Address correspondence and reprint requests to: Cynthia Bartus, MD, Advanced Dermatology Associates, 1259 S. Cedar Crest Blvd., Ste. 100, Allentown, PA 18103, or e-mail: cbartus@gmail.com



Injectable poly-L-lactic acid (PLLA) is a biodegradable synthetic polymer device that stimulates collagen production, leading to gradual volume restoration. It has been used worldwide for more than a decade to treat the lines and wrinkles of the aging face and in individuals with the human immunodeficiency virus for treatment of facial lipoatrophy.


To provide an overview of the experience with injectable PLLA in Europe and the United States and the practices that have improved product use.

Materials and methods

A review of the literature was conducted, and the authors' clinical experience was included detailing the evolution of the use of injectable PLLA for facial restoration.

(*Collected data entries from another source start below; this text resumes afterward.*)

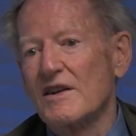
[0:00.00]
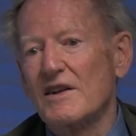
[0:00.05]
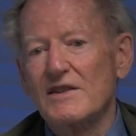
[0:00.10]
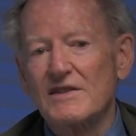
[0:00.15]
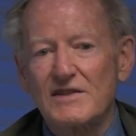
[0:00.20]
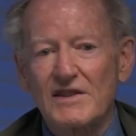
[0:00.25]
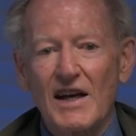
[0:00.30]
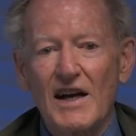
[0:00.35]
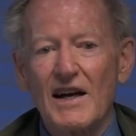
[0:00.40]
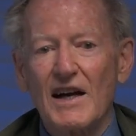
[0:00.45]

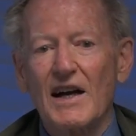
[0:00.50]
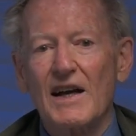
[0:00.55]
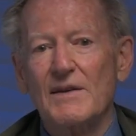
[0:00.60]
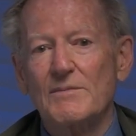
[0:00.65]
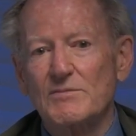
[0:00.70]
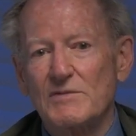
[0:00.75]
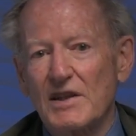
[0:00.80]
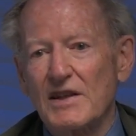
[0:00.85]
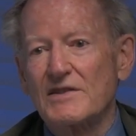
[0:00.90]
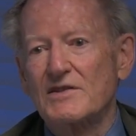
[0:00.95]
their
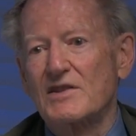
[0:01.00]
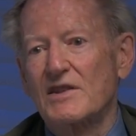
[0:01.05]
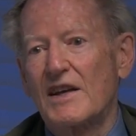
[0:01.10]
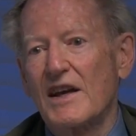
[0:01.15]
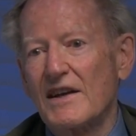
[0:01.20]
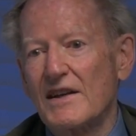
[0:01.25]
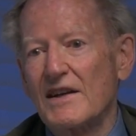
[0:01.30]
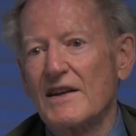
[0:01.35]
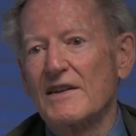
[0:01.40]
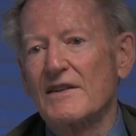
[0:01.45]
time just
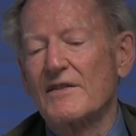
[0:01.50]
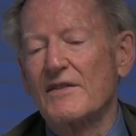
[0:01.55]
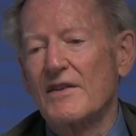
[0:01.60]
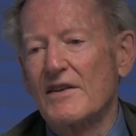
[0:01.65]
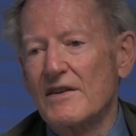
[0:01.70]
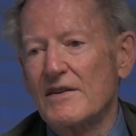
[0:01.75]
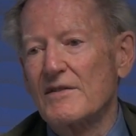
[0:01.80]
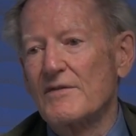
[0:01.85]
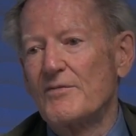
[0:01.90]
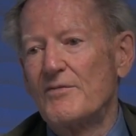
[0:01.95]
getting
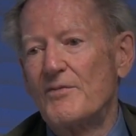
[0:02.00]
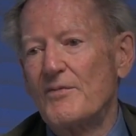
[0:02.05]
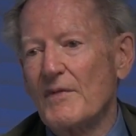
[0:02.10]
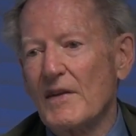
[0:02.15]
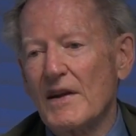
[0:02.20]
the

Although relatively high rates of nodule and papule formation were reported during early use of injectable PLLA, updated methods have led to better safety and efficacy, including patient selection, preparation, and instruction; product preparation; timing of injections and avoidance of overcorrection; an updated understanding of the anatomy of the aging face; and site-specific injection techniques.


Important lessons have been learned that have enhanced the safety and efficacy of injectable PLLA and have made it a desirable product for restoring facial volume.